# [Your task]
Where a picture appears, skip it and copy everything else in the listing exactly.

# [Data excerpts]
────────

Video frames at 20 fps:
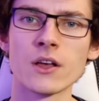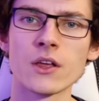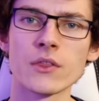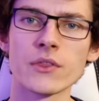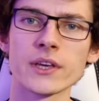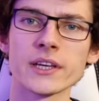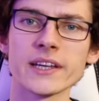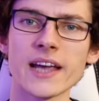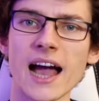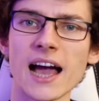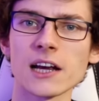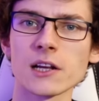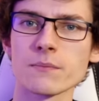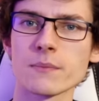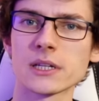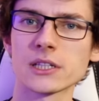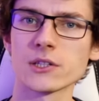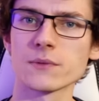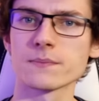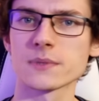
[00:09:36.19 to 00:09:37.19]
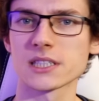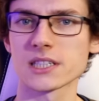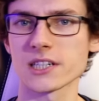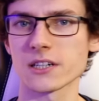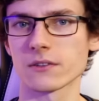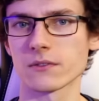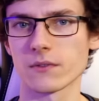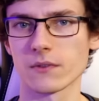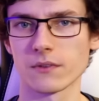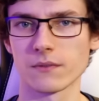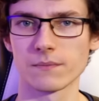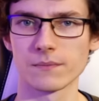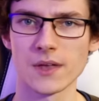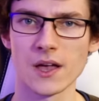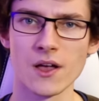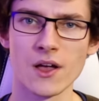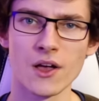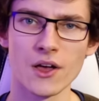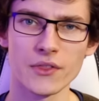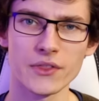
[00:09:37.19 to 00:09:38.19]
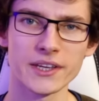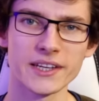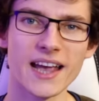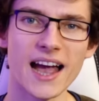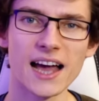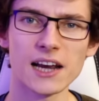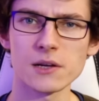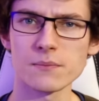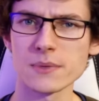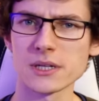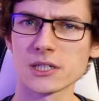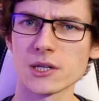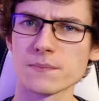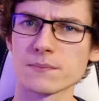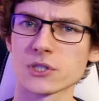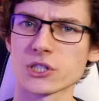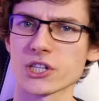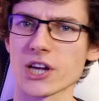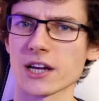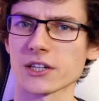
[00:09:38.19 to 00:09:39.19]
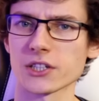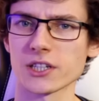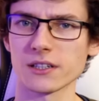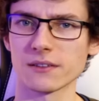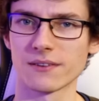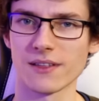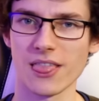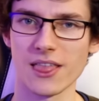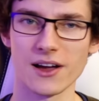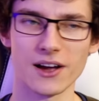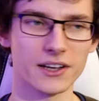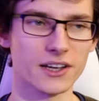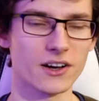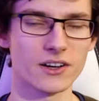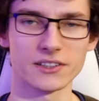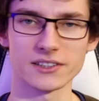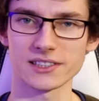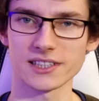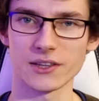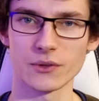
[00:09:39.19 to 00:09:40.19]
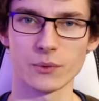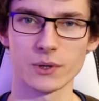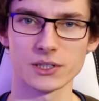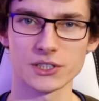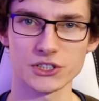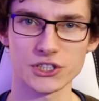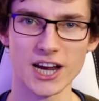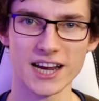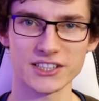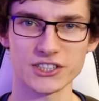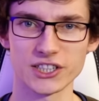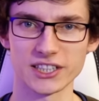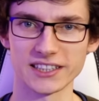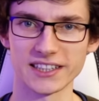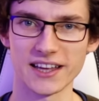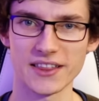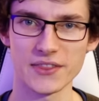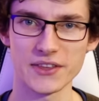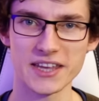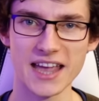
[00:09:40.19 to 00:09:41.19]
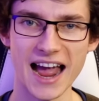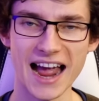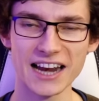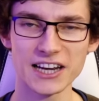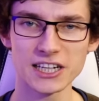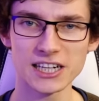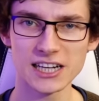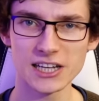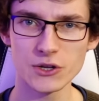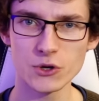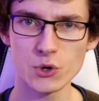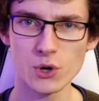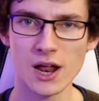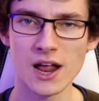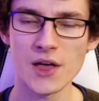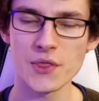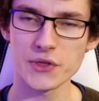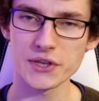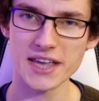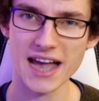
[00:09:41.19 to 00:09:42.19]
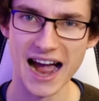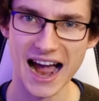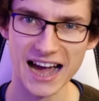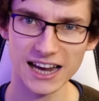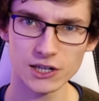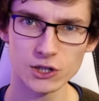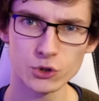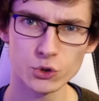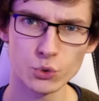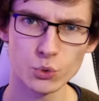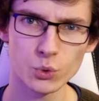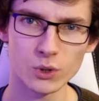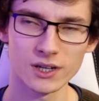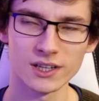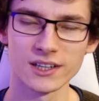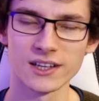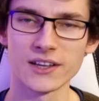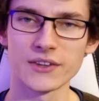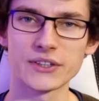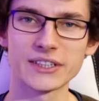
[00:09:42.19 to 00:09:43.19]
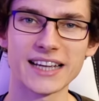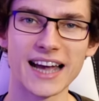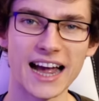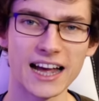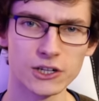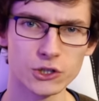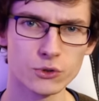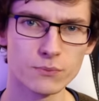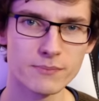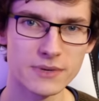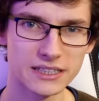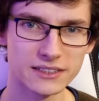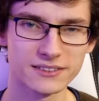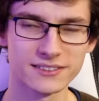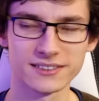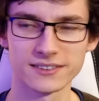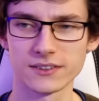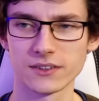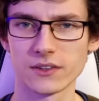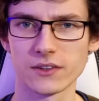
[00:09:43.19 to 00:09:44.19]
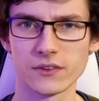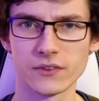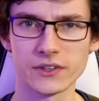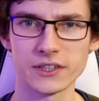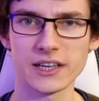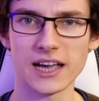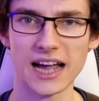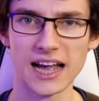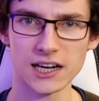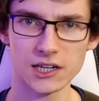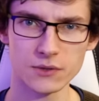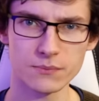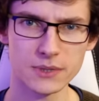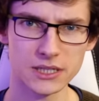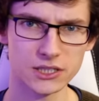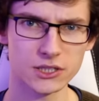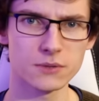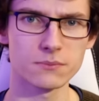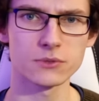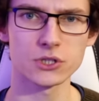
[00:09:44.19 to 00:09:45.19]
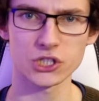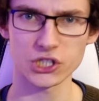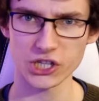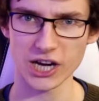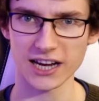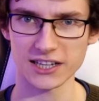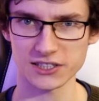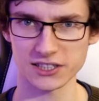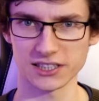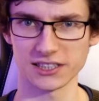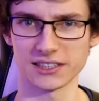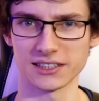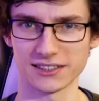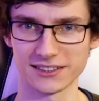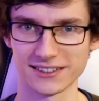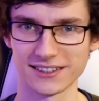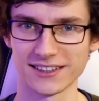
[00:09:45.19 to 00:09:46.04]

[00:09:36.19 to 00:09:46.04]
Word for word: The aluminium, the aluminium chassis, I can't say the word chassis, the alu, the alu, the, alumi the aluminium chassis.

────────

# [Expected answer]
Video frames at 20 fps:
[00:09:36.19 to 00:09:37.19]
[00:09:37.19 to 00:09:38.19]
[00:09:38.19 to 00:09:39.19]
[00:09:39.19 to 00:09:40.19]
[00:09:40.19 to 00:09:41.19]
[00:09:41.19 to 00:09:42.19]
[00:09:42.19 to 00:09:43.19]
[00:09:43.19 to 00:09:44.19]
[00:09:44.19 to 00:09:45.19]
[00:09:45.19 to 00:09:46.04]

[00:09:36.19 to 00:09:46.04]
Word for word: The aluminium, the aluminium chassis, I can't say the word chassis, the alu, the alu, the, alumi the aluminium chassis.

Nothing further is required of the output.